### What the exercise asks
Please output exactly the lines below, starting at the line that has "[00:00:03.65]" and ending at the line that has "[00:00:07.55]", both included; leave out all pictures and include nothing else.

-- The data follows --

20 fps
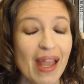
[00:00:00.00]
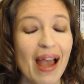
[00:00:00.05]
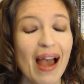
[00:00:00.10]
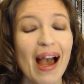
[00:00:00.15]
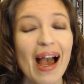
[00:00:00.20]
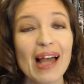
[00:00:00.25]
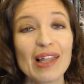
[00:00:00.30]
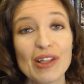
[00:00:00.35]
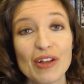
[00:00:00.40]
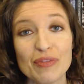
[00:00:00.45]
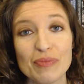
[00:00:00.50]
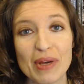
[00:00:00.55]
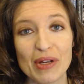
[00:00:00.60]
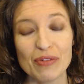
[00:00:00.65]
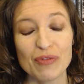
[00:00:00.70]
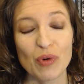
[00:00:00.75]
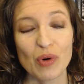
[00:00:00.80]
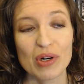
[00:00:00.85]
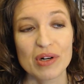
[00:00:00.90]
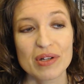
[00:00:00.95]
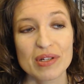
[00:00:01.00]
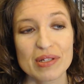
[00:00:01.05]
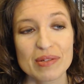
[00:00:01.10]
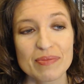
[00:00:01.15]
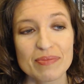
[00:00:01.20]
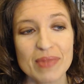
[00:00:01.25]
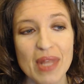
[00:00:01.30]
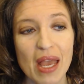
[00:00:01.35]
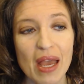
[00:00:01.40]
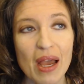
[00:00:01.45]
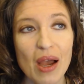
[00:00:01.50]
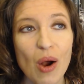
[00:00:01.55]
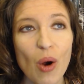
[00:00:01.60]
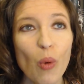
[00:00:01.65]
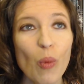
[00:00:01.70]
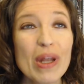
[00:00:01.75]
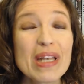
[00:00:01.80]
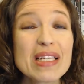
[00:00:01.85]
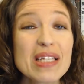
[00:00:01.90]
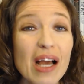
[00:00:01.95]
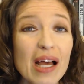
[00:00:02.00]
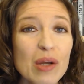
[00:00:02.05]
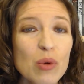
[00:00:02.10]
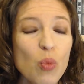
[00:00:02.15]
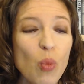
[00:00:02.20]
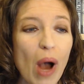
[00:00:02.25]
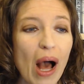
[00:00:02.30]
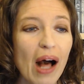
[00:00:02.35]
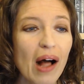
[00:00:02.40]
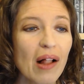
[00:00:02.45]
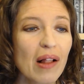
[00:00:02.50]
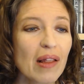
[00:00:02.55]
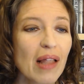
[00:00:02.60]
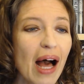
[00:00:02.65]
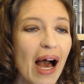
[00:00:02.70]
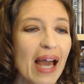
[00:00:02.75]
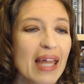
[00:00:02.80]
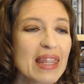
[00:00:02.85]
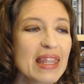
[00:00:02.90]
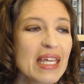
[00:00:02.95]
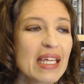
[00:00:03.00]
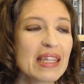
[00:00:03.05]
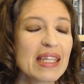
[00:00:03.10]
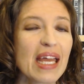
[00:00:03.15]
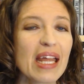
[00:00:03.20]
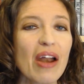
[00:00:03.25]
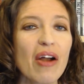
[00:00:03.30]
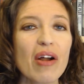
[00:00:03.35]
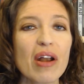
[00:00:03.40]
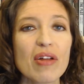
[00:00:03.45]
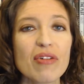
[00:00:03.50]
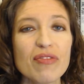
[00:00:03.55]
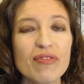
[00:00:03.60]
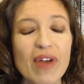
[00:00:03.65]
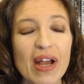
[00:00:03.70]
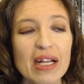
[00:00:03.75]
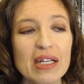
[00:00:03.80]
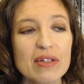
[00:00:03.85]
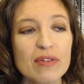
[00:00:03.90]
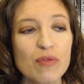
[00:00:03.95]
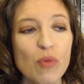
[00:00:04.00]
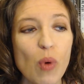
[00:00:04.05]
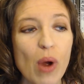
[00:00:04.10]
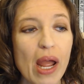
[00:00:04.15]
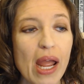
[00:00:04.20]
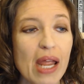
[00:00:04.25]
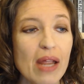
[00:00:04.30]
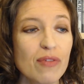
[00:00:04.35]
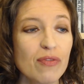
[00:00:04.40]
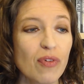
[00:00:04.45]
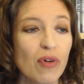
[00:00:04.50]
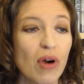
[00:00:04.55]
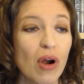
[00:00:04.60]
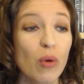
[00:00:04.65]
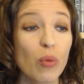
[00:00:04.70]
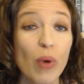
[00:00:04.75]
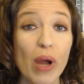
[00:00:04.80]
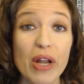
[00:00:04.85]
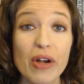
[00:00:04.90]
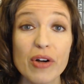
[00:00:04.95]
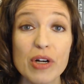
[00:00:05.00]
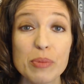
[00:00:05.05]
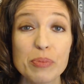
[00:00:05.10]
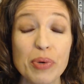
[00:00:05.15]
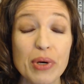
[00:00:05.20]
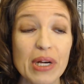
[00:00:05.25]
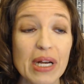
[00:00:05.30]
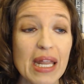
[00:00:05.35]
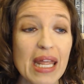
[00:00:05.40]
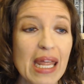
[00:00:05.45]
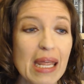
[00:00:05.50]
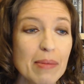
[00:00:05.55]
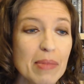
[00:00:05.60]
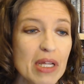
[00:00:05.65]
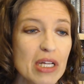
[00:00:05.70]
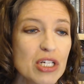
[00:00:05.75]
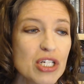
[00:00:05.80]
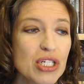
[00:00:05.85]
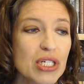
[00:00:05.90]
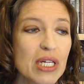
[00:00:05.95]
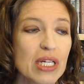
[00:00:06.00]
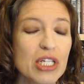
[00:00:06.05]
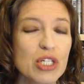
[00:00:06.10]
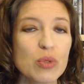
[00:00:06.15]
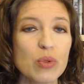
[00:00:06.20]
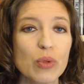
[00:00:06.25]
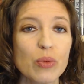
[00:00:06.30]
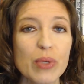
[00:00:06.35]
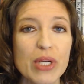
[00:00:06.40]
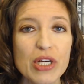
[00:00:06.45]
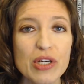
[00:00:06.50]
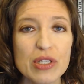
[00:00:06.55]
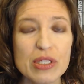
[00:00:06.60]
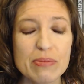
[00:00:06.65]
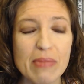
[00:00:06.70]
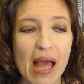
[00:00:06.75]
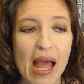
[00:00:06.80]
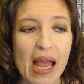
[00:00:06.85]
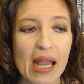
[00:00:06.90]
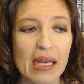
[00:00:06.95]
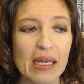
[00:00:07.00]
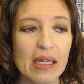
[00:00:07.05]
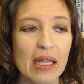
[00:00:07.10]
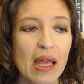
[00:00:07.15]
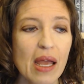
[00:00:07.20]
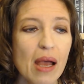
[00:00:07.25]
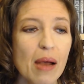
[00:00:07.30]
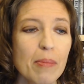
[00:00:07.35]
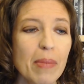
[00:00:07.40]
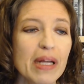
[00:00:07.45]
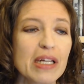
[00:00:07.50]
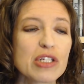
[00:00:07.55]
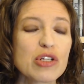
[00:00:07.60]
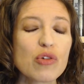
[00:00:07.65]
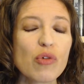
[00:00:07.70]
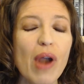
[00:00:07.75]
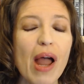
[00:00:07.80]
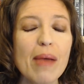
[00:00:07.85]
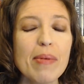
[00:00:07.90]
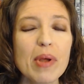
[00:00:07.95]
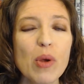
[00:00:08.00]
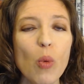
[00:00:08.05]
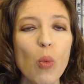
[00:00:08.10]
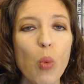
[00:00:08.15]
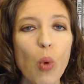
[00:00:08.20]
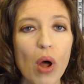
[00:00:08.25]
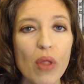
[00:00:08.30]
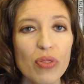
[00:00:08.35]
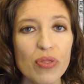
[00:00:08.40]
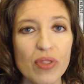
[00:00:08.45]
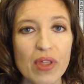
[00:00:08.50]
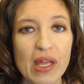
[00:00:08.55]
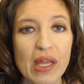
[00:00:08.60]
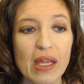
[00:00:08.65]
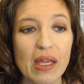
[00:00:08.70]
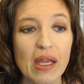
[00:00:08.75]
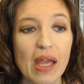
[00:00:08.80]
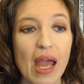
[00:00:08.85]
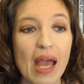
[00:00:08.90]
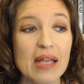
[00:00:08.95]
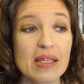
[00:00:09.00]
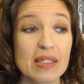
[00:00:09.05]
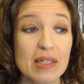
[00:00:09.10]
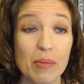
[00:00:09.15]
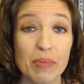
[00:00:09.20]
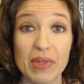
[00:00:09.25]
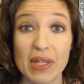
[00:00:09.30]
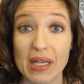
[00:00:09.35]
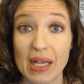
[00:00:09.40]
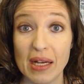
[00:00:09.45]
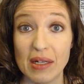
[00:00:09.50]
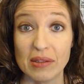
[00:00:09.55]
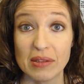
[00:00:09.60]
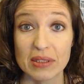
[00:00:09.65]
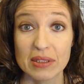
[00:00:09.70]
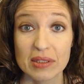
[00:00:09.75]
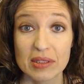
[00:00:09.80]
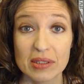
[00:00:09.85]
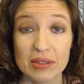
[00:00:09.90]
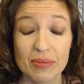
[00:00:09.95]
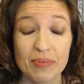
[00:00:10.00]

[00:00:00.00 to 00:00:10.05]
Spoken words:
I love metaphors. When done well, I think they are an effective way for a writer to put an image into a reader's mind by describing one thing as something else.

-- The data concluded --

### Response to the task
[00:00:03.65]
[00:00:03.70]
[00:00:03.75]
[00:00:03.80]
[00:00:03.85]
[00:00:03.90]
[00:00:03.95]
[00:00:04.00]
[00:00:04.05]
[00:00:04.10]
[00:00:04.15]
[00:00:04.20]
[00:00:04.25]
[00:00:04.30]
[00:00:04.35]
[00:00:04.40]
[00:00:04.45]
[00:00:04.50]
[00:00:04.55]
[00:00:04.60]
[00:00:04.65]
[00:00:04.70]
[00:00:04.75]
[00:00:04.80]
[00:00:04.85]
[00:00:04.90]
[00:00:04.95]
[00:00:05.00]
[00:00:05.05]
[00:00:05.10]
[00:00:05.15]
[00:00:05.20]
[00:00:05.25]
[00:00:05.30]
[00:00:05.35]
[00:00:05.40]
[00:00:05.45]
[00:00:05.50]
[00:00:05.55]
[00:00:05.60]
[00:00:05.65]
[00:00:05.70]
[00:00:05.75]
[00:00:05.80]
[00:00:05.85]
[00:00:05.90]
[00:00:05.95]
[00:00:06.00]
[00:00:06.05]
[00:00:06.10]
[00:00:06.15]
[00:00:06.20]
[00:00:06.25]
[00:00:06.30]
[00:00:06.35]
[00:00:06.40]
[00:00:06.45]
[00:00:06.50]
[00:00:06.55]
[00:00:06.60]
[00:00:06.65]
[00:00:06.70]
[00:00:06.75]
[00:00:06.80]
[00:00:06.85]
[00:00:06.90]
[00:00:06.95]
[00:00:07.00]
[00:00:07.05]
[00:00:07.10]
[00:00:07.15]
[00:00:07.20]
[00:00:07.25]
[00:00:07.30]
[00:00:07.35]
[00:00:07.40]
[00:00:07.45]
[00:00:07.50]
[00:00:07.55]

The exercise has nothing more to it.